Exactly as they stand, give the records below again, with no images.

Stored data entries
-------

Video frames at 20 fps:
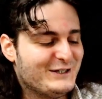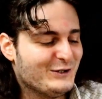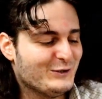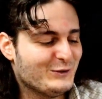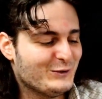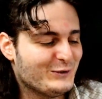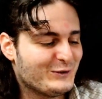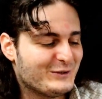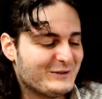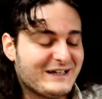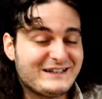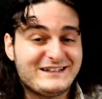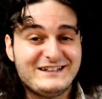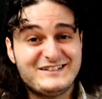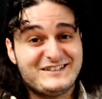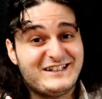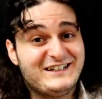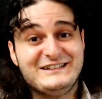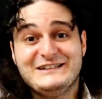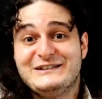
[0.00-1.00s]
Or at
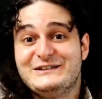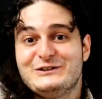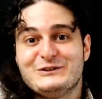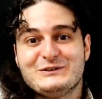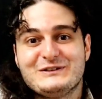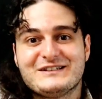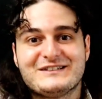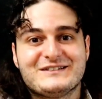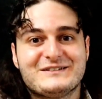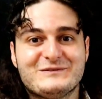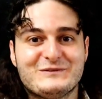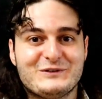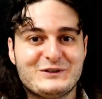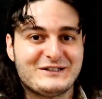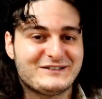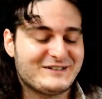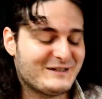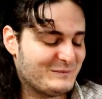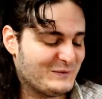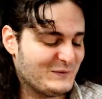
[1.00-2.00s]
least I didn't notice, for
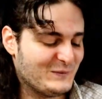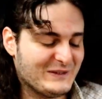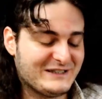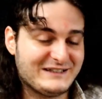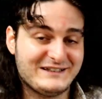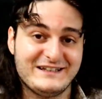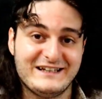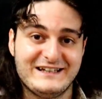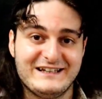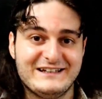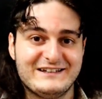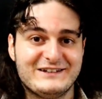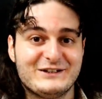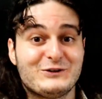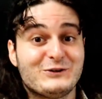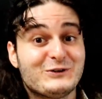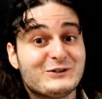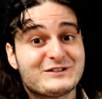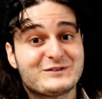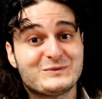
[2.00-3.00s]
example, what the
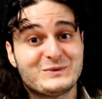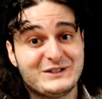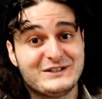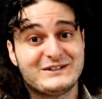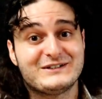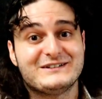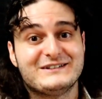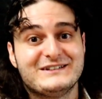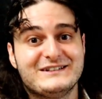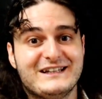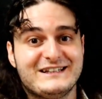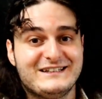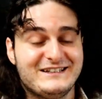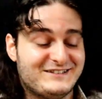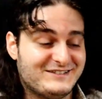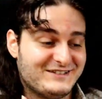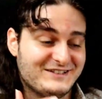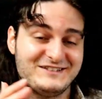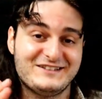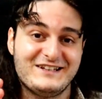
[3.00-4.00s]
chords were. That
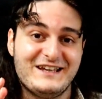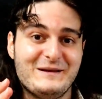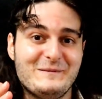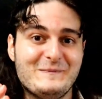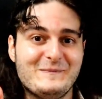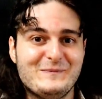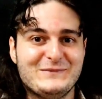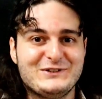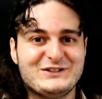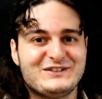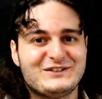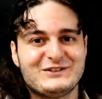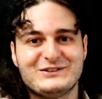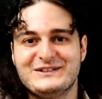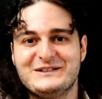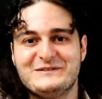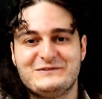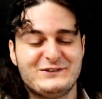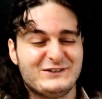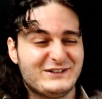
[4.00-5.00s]
it's the same, just on
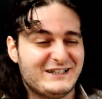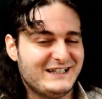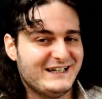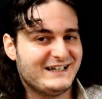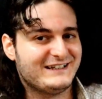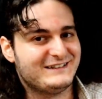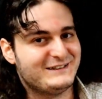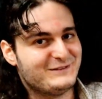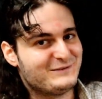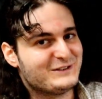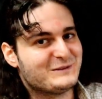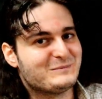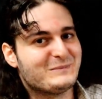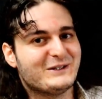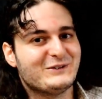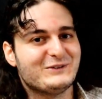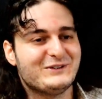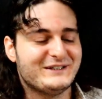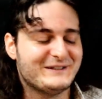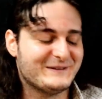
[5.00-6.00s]
a different key and a different
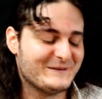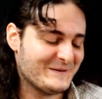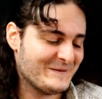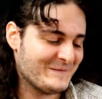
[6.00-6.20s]
melody.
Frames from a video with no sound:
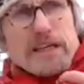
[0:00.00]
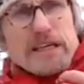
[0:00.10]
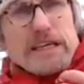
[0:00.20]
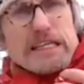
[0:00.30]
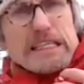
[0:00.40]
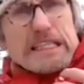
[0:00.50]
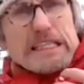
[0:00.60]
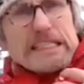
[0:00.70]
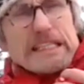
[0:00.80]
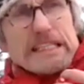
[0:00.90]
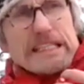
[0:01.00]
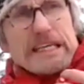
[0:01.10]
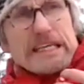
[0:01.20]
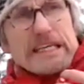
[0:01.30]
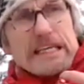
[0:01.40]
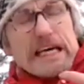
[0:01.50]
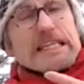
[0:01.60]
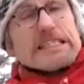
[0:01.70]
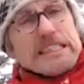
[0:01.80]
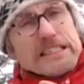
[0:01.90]
uh, that at
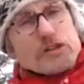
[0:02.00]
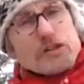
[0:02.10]
least these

-------

→ Result of the exercise
Video frames at 20 fps:
[0.00-1.00s]
Or at
[1.00-2.00s]
least I didn't notice, for
[2.00-3.00s]
example, what the
[3.00-4.00s]
chords were. That
[4.00-5.00s]
it's the same, just on
[5.00-6.00s]
a different key and a different
[6.00-6.20s]
melody.
Frames from a video with no sound:
[0:00.00]
[0:00.10]
[0:00.20]
[0:00.30]
[0:00.40]
[0:00.50]
[0:00.60]
[0:00.70]
[0:00.80]
[0:00.90]
[0:01.00]
[0:01.10]
[0:01.20]
[0:01.30]
[0:01.40]
[0:01.50]
[0:01.60]
[0:01.70]
[0:01.80]
[0:01.90]
uh, that at
[0:02.00]
[0:02.10]
least these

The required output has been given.